Sept petits-enfants de Louis Renault contestent la nationalisation de l’entreprise en 1945.
Les héritiers Renault demandent réparation
L’attitude de Renault pendant la guerre, les accusations de collaboration avec l’Allemagne nazie, sa nationalisation-sanction en 1945: c’est un large pan de cette histoire controversée qui va s’ouvrir aujourd’hui devant la justice. Les héritiers de Louis Renault contestent en effet la confiscation de l’entreprise en janvier 1945, qui aboutira à sa transformation en Régie nationale. Ils veulent obtenir réparation et ont assigné l’État devant le tribunal de grande instance (TGI) de Paris. Une démarche dénoncée comme «une falsification de l’histoire de l’Occupation» et une «tentative de réhabilitation» par leurs adversaires.
Les sept petits-enfants de Louis Renault, fondateur avec son frère de l’entreprise de Boulogne-Billancourt en 1898, attaquent l’ordonnance prise le 16 janvier 1945 par le gouvernement provisoire de la République française. Selon leur avocat, Me Thierry Lévy, cette «nationalisation a revêtu un caractère unique et sans précédent». «Aucune autre entreprise n’a fait l’objet d’un pareil traitement, même parmi celles dont les dirigeants ont été condamnés par la justice pour des faits de collaboration», poursuit Me Levy. Arrêté en septembre 1944, Louis Renault est mort un mois plus tard en prison. Sans avoir été jugé.
Avant que le fond ne soit abordé, plusieurs questions juridiques seront examinées. Selon les héritiers Renault, la confiscation en 1945 constitue une «voie de fait» en violant le droit de la propriété, droit constitutionnel. Ils se servent donc de la possibilité offerte par la récente question prioritaire de constitutionnalité pour la contester. Le TGI de Paris choisira de transmettre ou non la question à la Cour de cassation.
Sans chiffrer son éventuel préjudice, la famille Renault dresse la liste des biens confisqués sans aucune indemnisation. Le fondateur possédait 96,8% de sa société, qui, outre «les usines dites de Billancourt et du Point-du-Jour», comprenait des terrains et bâtiments en Savoie, des «brevets, licences d’exploitation, procédés de fabrication», une succursale à Vilvorde, en Belgique, des immeubles sis aux 51 et 53 avenue des Champs-Élysées et des usines au Mans, pour ne citer que les principaux biens.
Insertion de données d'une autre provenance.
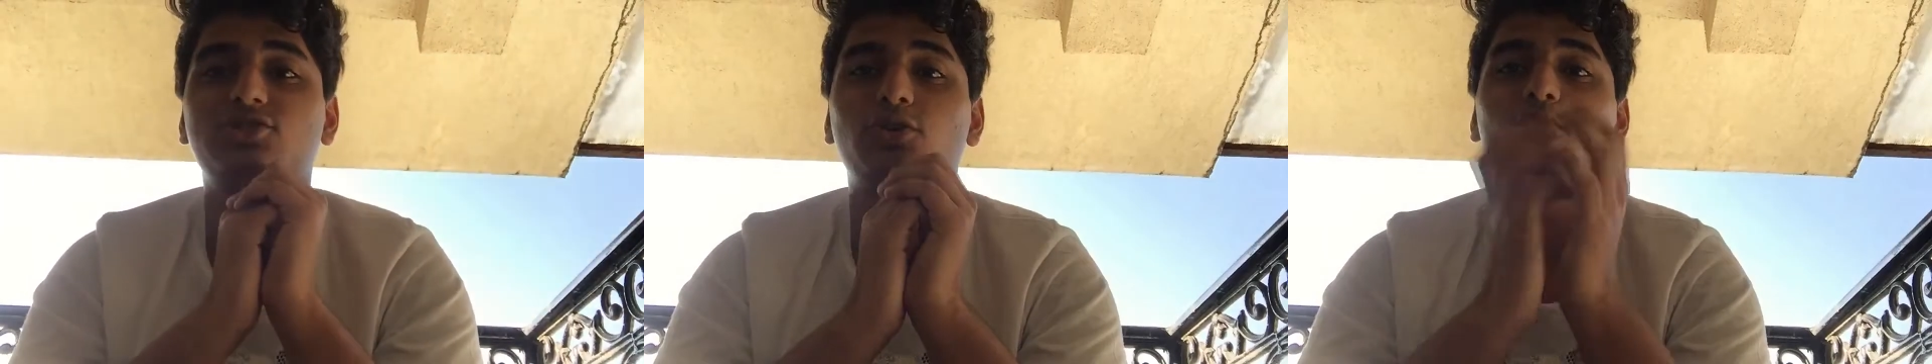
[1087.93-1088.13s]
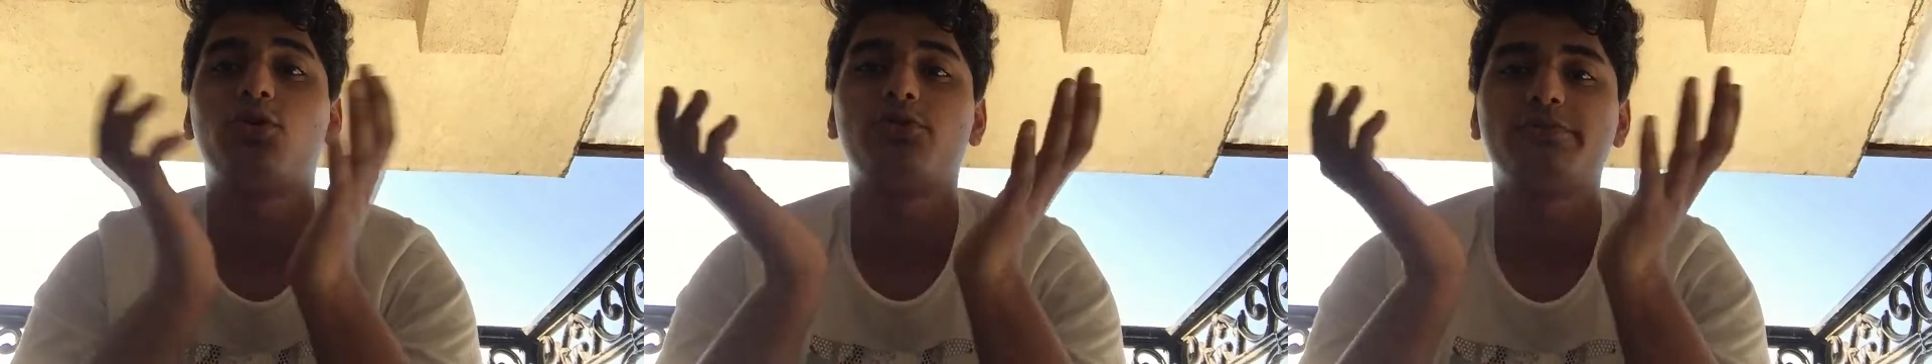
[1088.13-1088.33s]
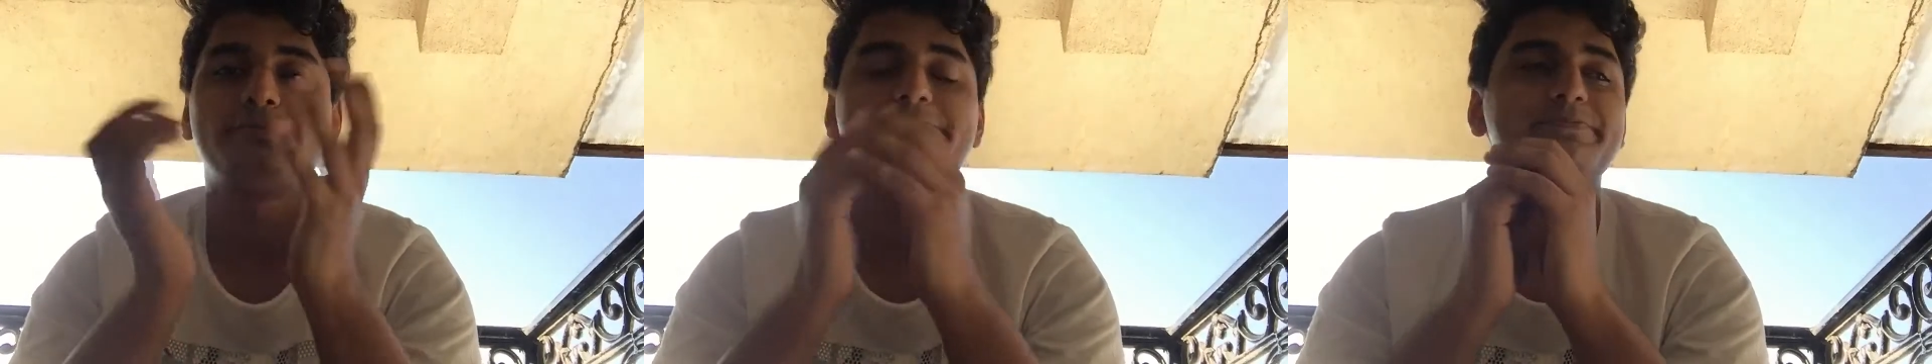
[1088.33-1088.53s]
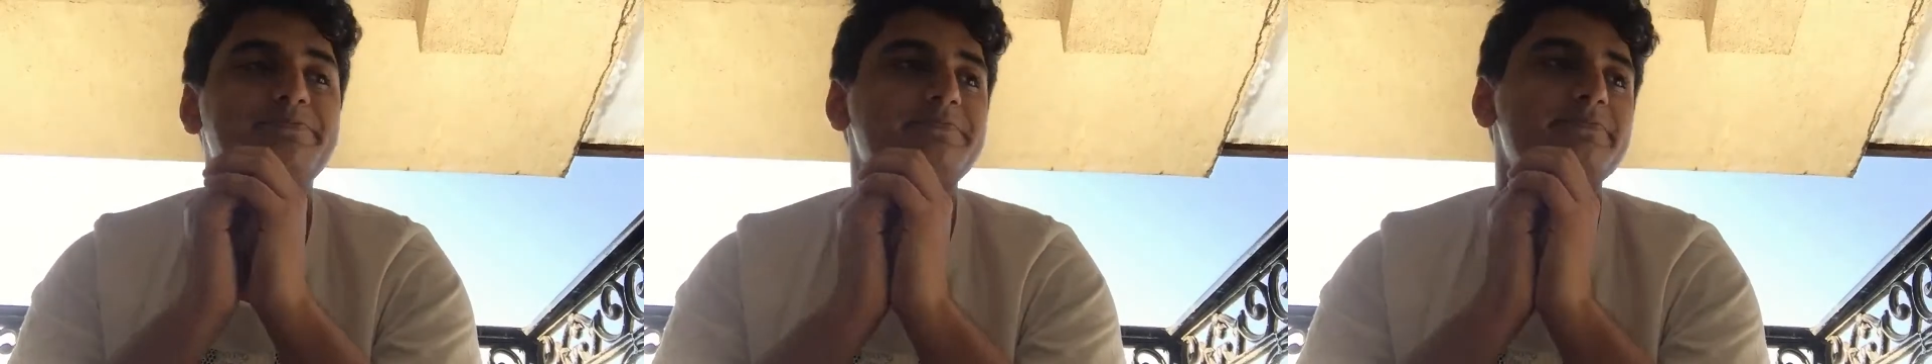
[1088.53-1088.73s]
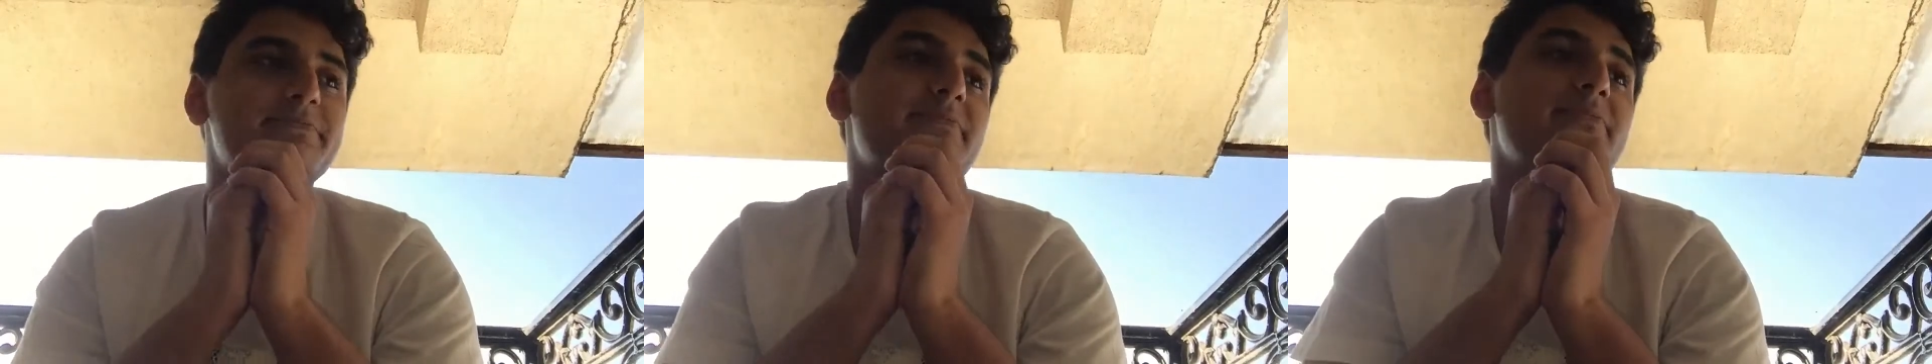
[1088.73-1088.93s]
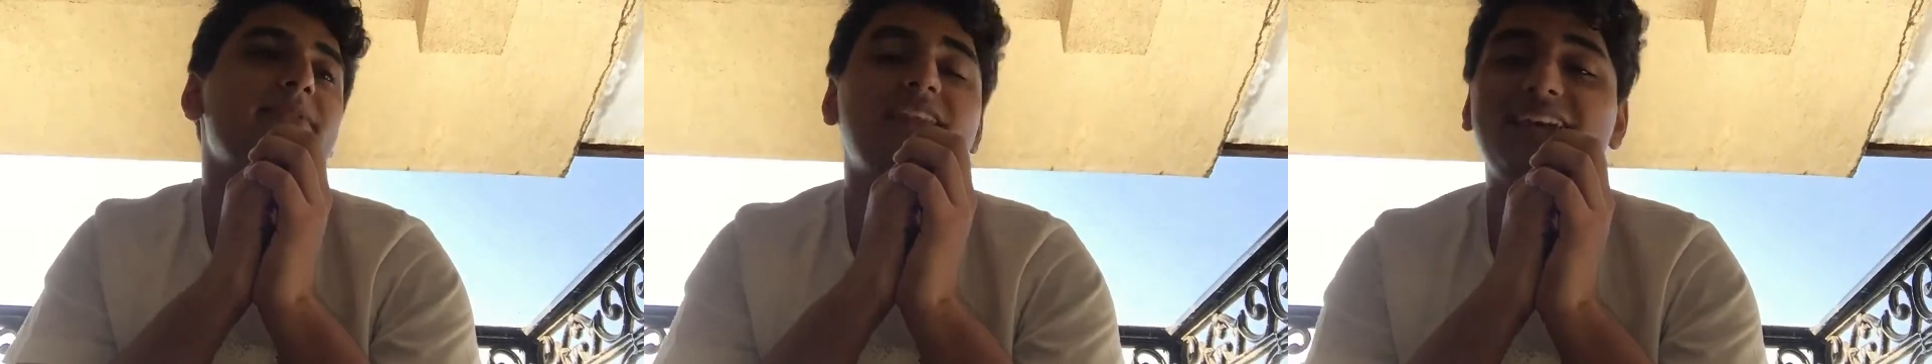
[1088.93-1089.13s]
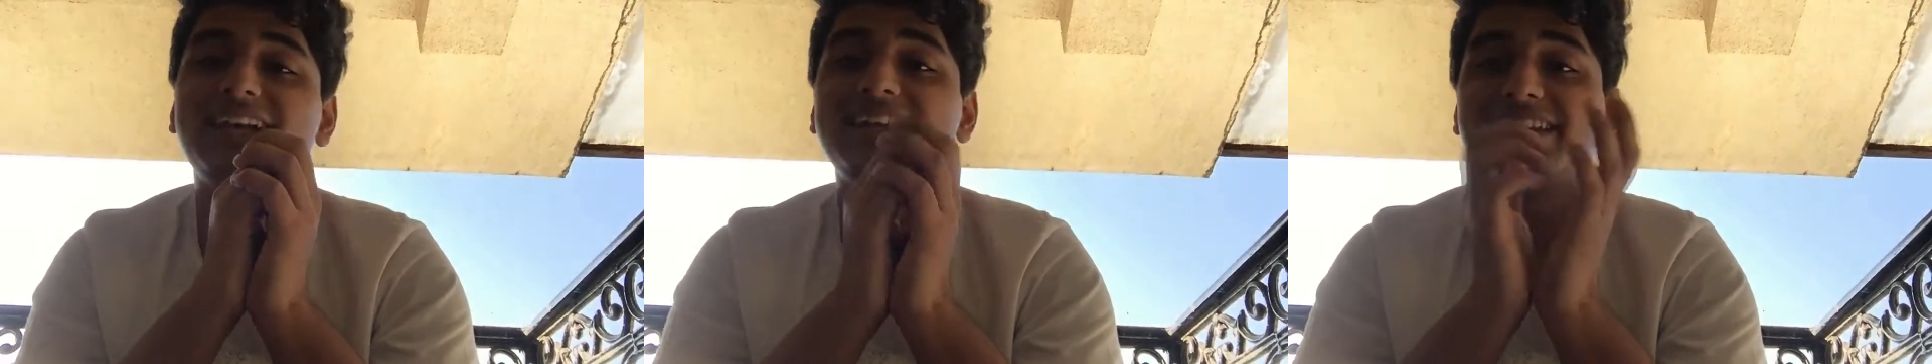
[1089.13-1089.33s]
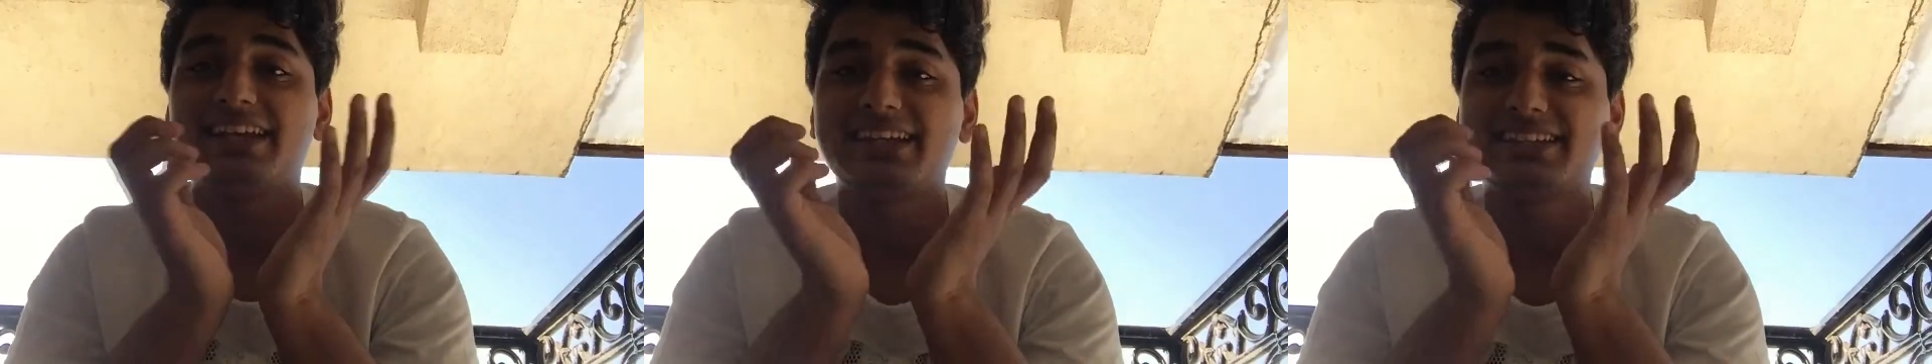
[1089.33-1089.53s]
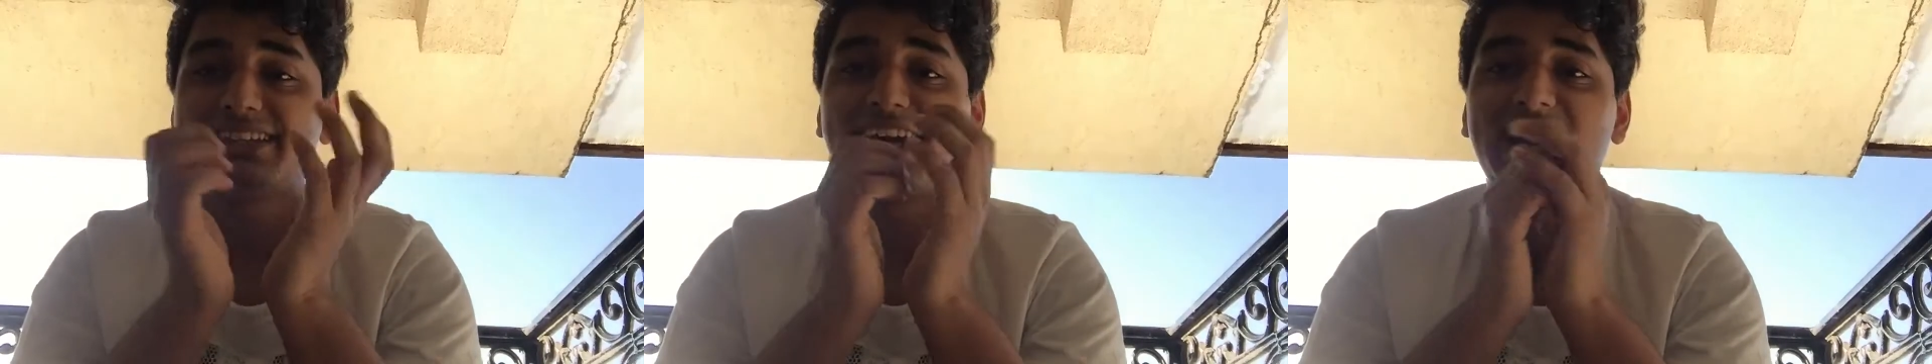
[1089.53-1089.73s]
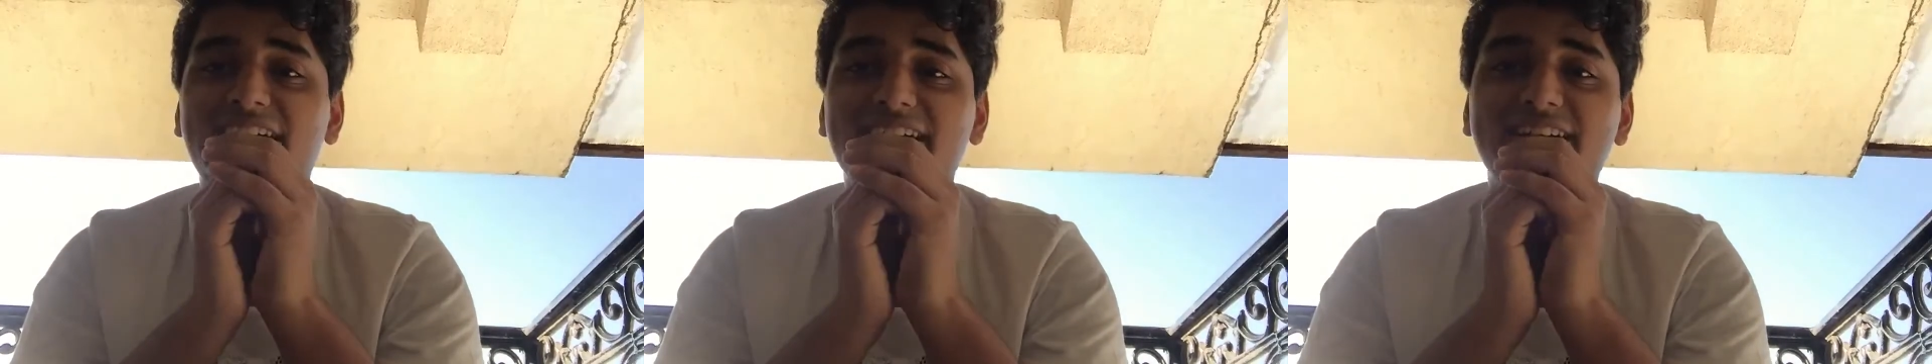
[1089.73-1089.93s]
so
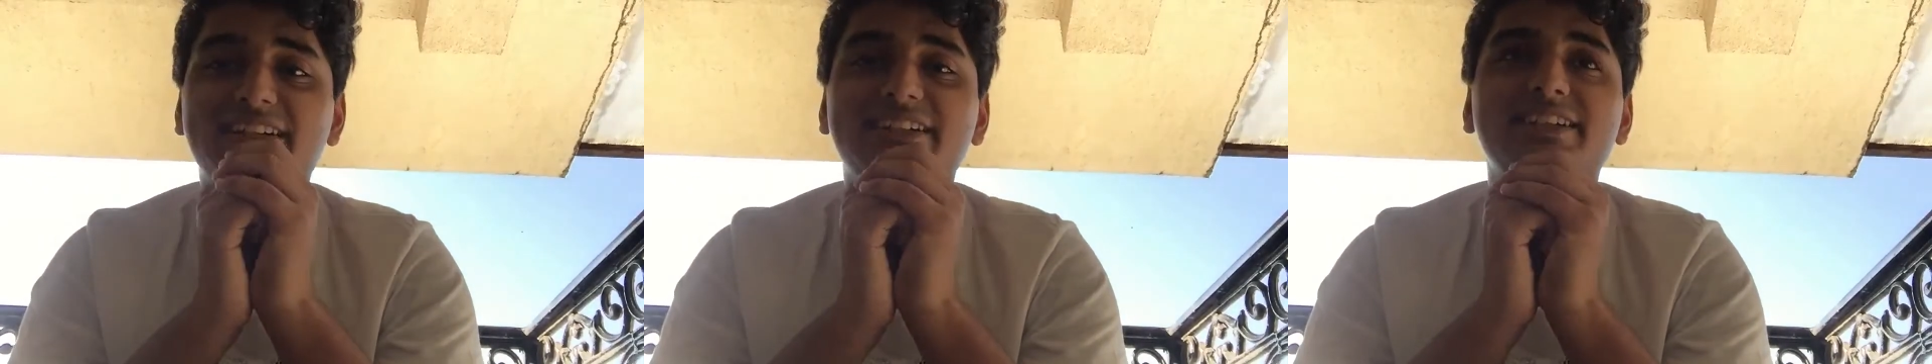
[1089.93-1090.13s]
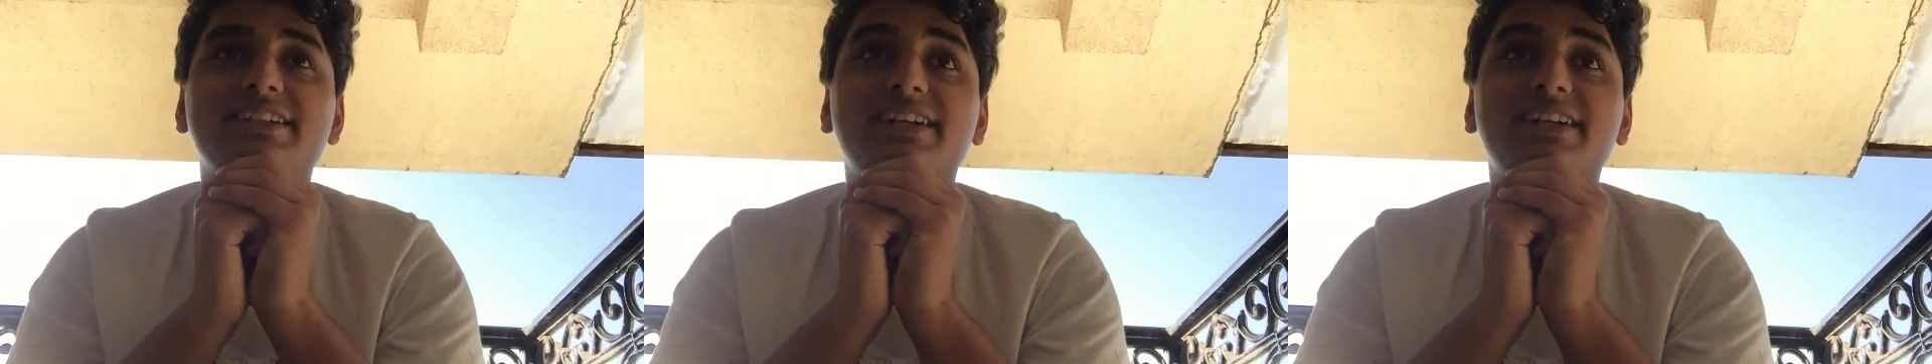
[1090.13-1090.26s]
there's that.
Avant même que la justice ait tranché sur la légalité de la procédure, la question du comportement de Renault sous l’Occupation agite les historiens. Déjà, en 2010, les héritiers du constructeur avaient intenté une action en justice au Centre de la mémoire d’Oradour-sur-Glane, qui présentait une photo de Louis Renault en compagnie de Hitler et Göring au Salon de l’automobile de Berlin en 1939. La photo avait été retirée de l’exposition car n’ayant pas de lien direct avec le massacre perpétré en 1944 dans cette commune du Limousin.
Un sujet abordé avec prudence
Parmi les tenants de la thèse de la collaboration volontaire et active figure la CGT-métallurgie et une fédération d’anciens déportés, ainsi qu’une historienne, professeur à Paris-VII et connue pour son engagement communiste, Annie Lacroix-Riz. Au CNRS comme à l’École des hautes études en sciences sociales, le sujet est abordé avec prudence (lire ci-dessous). Ainsi, pour Henry Rousso, directeur de recherche au CNRS, «Renault a indéniablement fait l’objet d’un traitement particulier. C’est la seule nationalisation-sanction prononcée. Les autres répondaient à des motivations économiques ou ont donné lieu à des indemnisations». Henry Rousso rappelle «la dimension fortement symbolique de Renault», avec le Front populaire, la répression des grèves de 1938 puis l’Occupation. «Renault a travaillé pour l’économie de guerre allemande. Avec quel degré d’enthousiasme ou de contrainte? Cela reste largement à étudier», estime encore l’historien. Également directeur de recherche au CNRS, Denis Peschanski note cependant que «Peugeot et Michelin ont, eux, noué des contacts avec les Alliés et la Résistance intérieure, ont mis en place un sabotage intelligent, des actions clandestines et ont aussi négocié secrètement le non-bombardement de leurs usines. Ce que n’a absolument pas fait Renault».